Martha Stewart Court Issues Another Privilege Opinion

January 14, 2004

The ongoing prosecution of Martha Stewart has already generated an interesting opinion dealing with the different waiver rules for the attorney-client privilege and the work product doctrine (addressed in an earlier Privilege Point). Now the Court has issued another opinion—dealing with the crime-fraud exception. The crime-fraud exception involves the common-sense principle that the law will not protect communications that advance a future criminal misdeed. In addition to the type of wrongdoing covered by the exception (all courts agree that such wrongdoing includes crimes and frauds, while others extend it to all intentional wrongdoing, etc.), the main issue is what connection there must be between the communication and the wrongdoing.

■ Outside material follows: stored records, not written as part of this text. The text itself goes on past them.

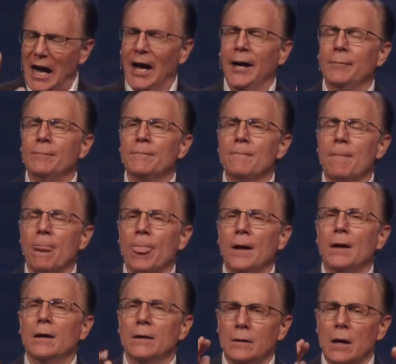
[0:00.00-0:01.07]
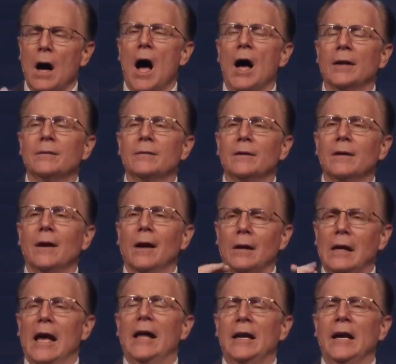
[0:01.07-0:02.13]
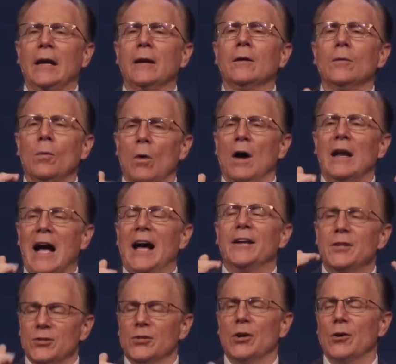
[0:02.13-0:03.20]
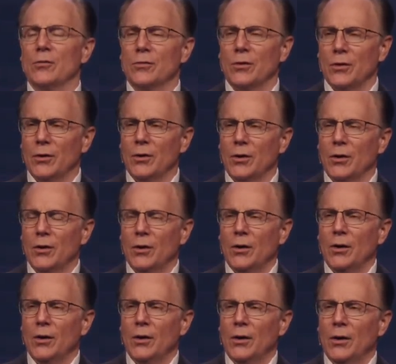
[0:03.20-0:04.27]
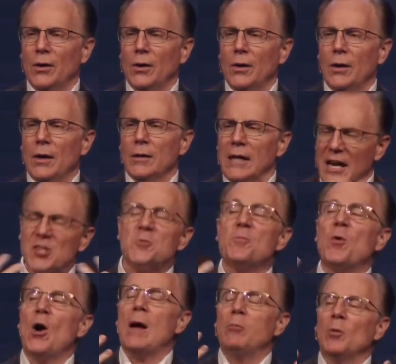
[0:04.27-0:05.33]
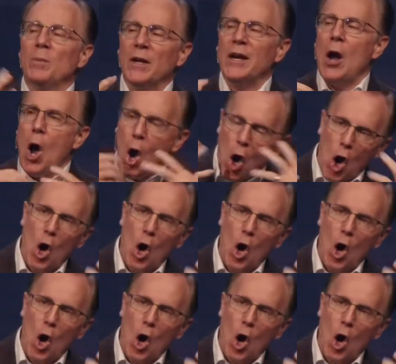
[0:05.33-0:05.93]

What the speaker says: I'm not getting what I deserve. That has probably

In United States v. Martha Stewart, No. 03 Cr. 717 (MGC), U.S. Dist. LEXIS 23180 (S.D.N.Y. Dec. 29, 2003), the Court rejected the government’s attempt to obtain protected communications between Martha Stewart and her lawyers. The government had argued “that the existence of the Indictment in this case eliminates the attorney-client privilege or work product protection with regard to evidence relating to statements charged in the Indictment.” Id. at *4. Citing an earlier Second Circuit case, the Court rejected this position, explaining that the crime-fraud exception does not apply “simply because privileged communications would provide an adversary with evidence of a crime or fraud . . . [i]nstead, confidential communications must be in furtherance of the criminal or fraudulent conduct for the crime-fraud exception to apply” (emphasis added). Id. at *5.

This decision furthers a recent trend against an expansive interpretation of the crime-fraud exception.